What's the difference: Adjuvant and neoadjuvant therapies

Adjuvant and neoadjuvant therapies are treatments like chemotherapy or hormone therapy that are delivered before or after the primary treatment, to help increase the treatment's chance of success and decrease the risk of recurrence.

Fighting cancer typically involves more than one treatment. Most of the time, the disease requires a multidisciplinary approach, or a combination of therapies. Treatment plans often involve a primary therapy—generally surgery or radiation therapy—in addition to an adjuvant and/or neoadjuvant therapy. But many patients don’t know what these latter terms mean, or what purpose the treatments serve. In a nutshell, these are therapies, like chemotherapy or hormone therapy, delivered before or after the primary treatment, to help increase the treatment’s chance of success and decrease the risk of recurrence.

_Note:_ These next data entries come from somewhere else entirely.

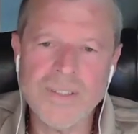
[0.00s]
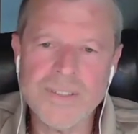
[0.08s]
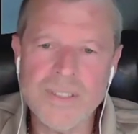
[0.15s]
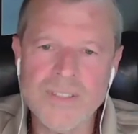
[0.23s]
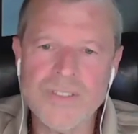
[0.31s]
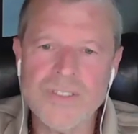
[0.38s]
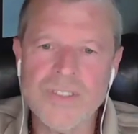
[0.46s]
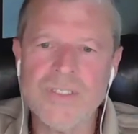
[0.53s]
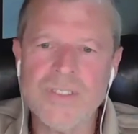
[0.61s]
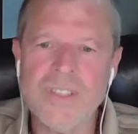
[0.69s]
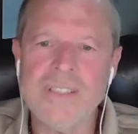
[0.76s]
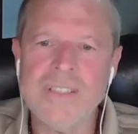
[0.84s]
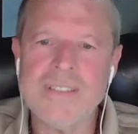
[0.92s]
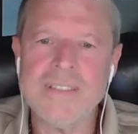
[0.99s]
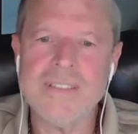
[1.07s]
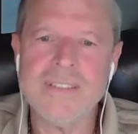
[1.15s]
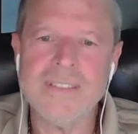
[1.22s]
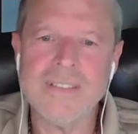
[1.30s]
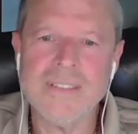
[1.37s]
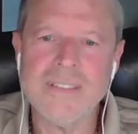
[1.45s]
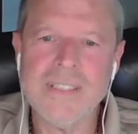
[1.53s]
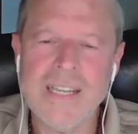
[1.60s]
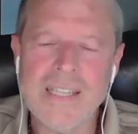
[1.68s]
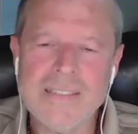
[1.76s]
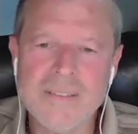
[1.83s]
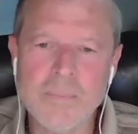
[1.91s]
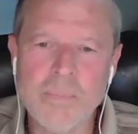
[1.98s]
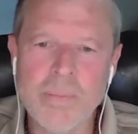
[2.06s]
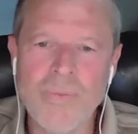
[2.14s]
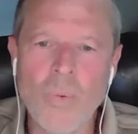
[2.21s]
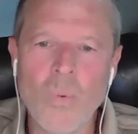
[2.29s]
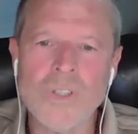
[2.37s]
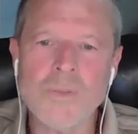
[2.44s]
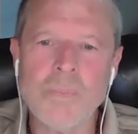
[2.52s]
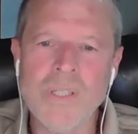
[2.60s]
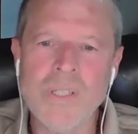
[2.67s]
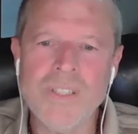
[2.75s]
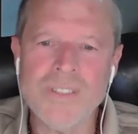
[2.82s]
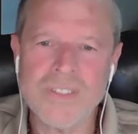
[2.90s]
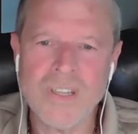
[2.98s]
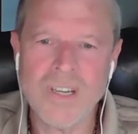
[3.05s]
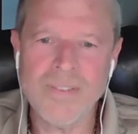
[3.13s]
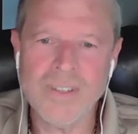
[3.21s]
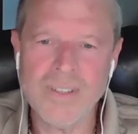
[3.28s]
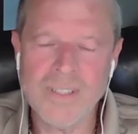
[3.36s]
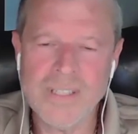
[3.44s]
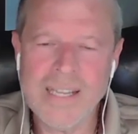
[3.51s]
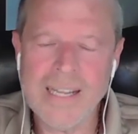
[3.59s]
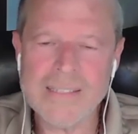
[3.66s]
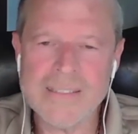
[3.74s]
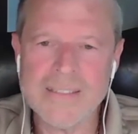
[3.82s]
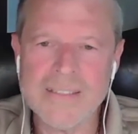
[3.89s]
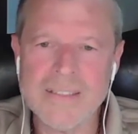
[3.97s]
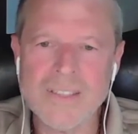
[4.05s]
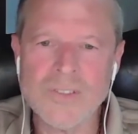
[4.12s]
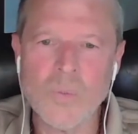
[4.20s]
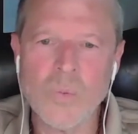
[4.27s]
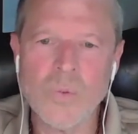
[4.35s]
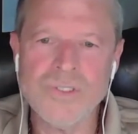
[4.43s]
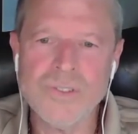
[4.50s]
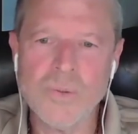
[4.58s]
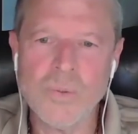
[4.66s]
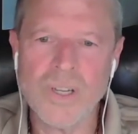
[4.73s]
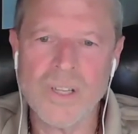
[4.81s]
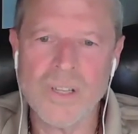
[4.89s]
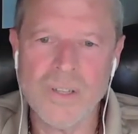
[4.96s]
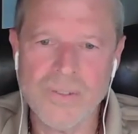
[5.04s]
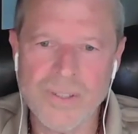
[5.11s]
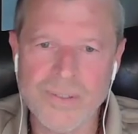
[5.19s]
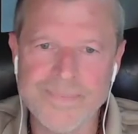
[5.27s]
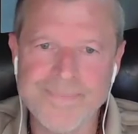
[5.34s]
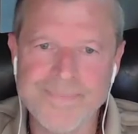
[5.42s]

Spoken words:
and it's before it's been discovered, and that's the ones you want to go to.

The word 'adjuvant' literally means helper or helping. It's essentially adding icing to the cake of the primary treatment.” - Issam Alawin, MD - Medical Oncologist at our hospital in Tulsa

Neoadjuvant and adjuvant therapies are often used to treat breast cancer, colon cancer and lung cancer, and may include chemotherapy, hormone therapy, radiation therapy, immunotherapy and targeted therapy. The two therapies differ largely in when they are given and why. Neoadjuvant therapies are delivered before the main treatment, to help reduce the size of a tumor or kill cancer cells that have spread. Adjuvant therapies are delivered after the primary treatment, to destroy remaining cancer cells.

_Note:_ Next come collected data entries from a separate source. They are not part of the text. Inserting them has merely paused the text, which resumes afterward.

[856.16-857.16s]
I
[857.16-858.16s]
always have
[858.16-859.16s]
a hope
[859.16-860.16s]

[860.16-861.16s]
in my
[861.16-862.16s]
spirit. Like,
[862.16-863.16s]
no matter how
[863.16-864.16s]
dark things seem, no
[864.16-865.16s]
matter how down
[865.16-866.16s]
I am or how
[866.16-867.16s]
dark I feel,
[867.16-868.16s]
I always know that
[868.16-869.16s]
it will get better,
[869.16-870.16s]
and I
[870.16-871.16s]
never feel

Most often, neoadjuvant and adjuvant therapies are recommended when a patient with early-stage cancer undergoes surgery or radiation therapy and the oncologist believes he or she may benefit from additional systemic treatments—or treatments that affect the entire body, Dr. Alawin says. “Let’s say a woman comes in with localized breast cancer, and the first-line treatment in this case is surgery, but to improve the chances that the surgery works as well as it can, we give chemotherapy three or four months before surgery, or three to four months after surgery,” he says. “Many times, there is a significant improvement in prognosis and a decreased risk of recurrence with doing either an adjuvant or neoadjuvant approach.”

Neoadjuvant and adjuvant therapies benefit many, but not all, cancer patients. The type and stage of a patient’s cancer often dictate whether he or she is a candidate for additional treatment. For example, if surgery determines that cancer is found in a large number of lymph nodes, the risk rises that cancer cells may be left behind and adjuvant therapy may help. Also, because certain cancers result from specific mutations that carry a high risk of recurrence, adjuvant therapy may benefit patients with these cancers more than those with cancers that have a lower recurrence risk.

In some cases, neoadjuvant therapy may make more sense than adjuvant therapy. “If I give a breast cancer patient chemotherapy before surgery, I have the luxury of assessing the response, to see if the tumor is indeed shrinking,” Dr. Alawin says. “I can then adjust the patient’s treatment accordingly, which may mean fewer treatments. Neoadjuvant therapy may also serve as a tool for determining the patient’s response to treatment. If the tumor responds to chemotherapy before surgery, you know that the patient is more than likely to do well.”

Many times, though, both neoadjuvant and adjuvant therapies may be prescribed. An article in JAMA Oncology describes when such cases arise: “Recommendations for adjuvant therapy may be based on response to neoadjuvant therapy. For example, if the first approach was less successful than hoped, a different systemic therapy may be used for adjuvant therapy.”

It’s important to know, though, that neoadjuvant and adjuvant therapies may cause side effects, such as the nausea and fatigue that often accompany chemotherapy. That’s why they’re commonly recommended for otherwise healthy cancer patients when the expected benefits outweigh the potential risks. “It’s important to speak with your doctor about the risks versus the benefits before starting any treatment program,” Dr. Alawin says.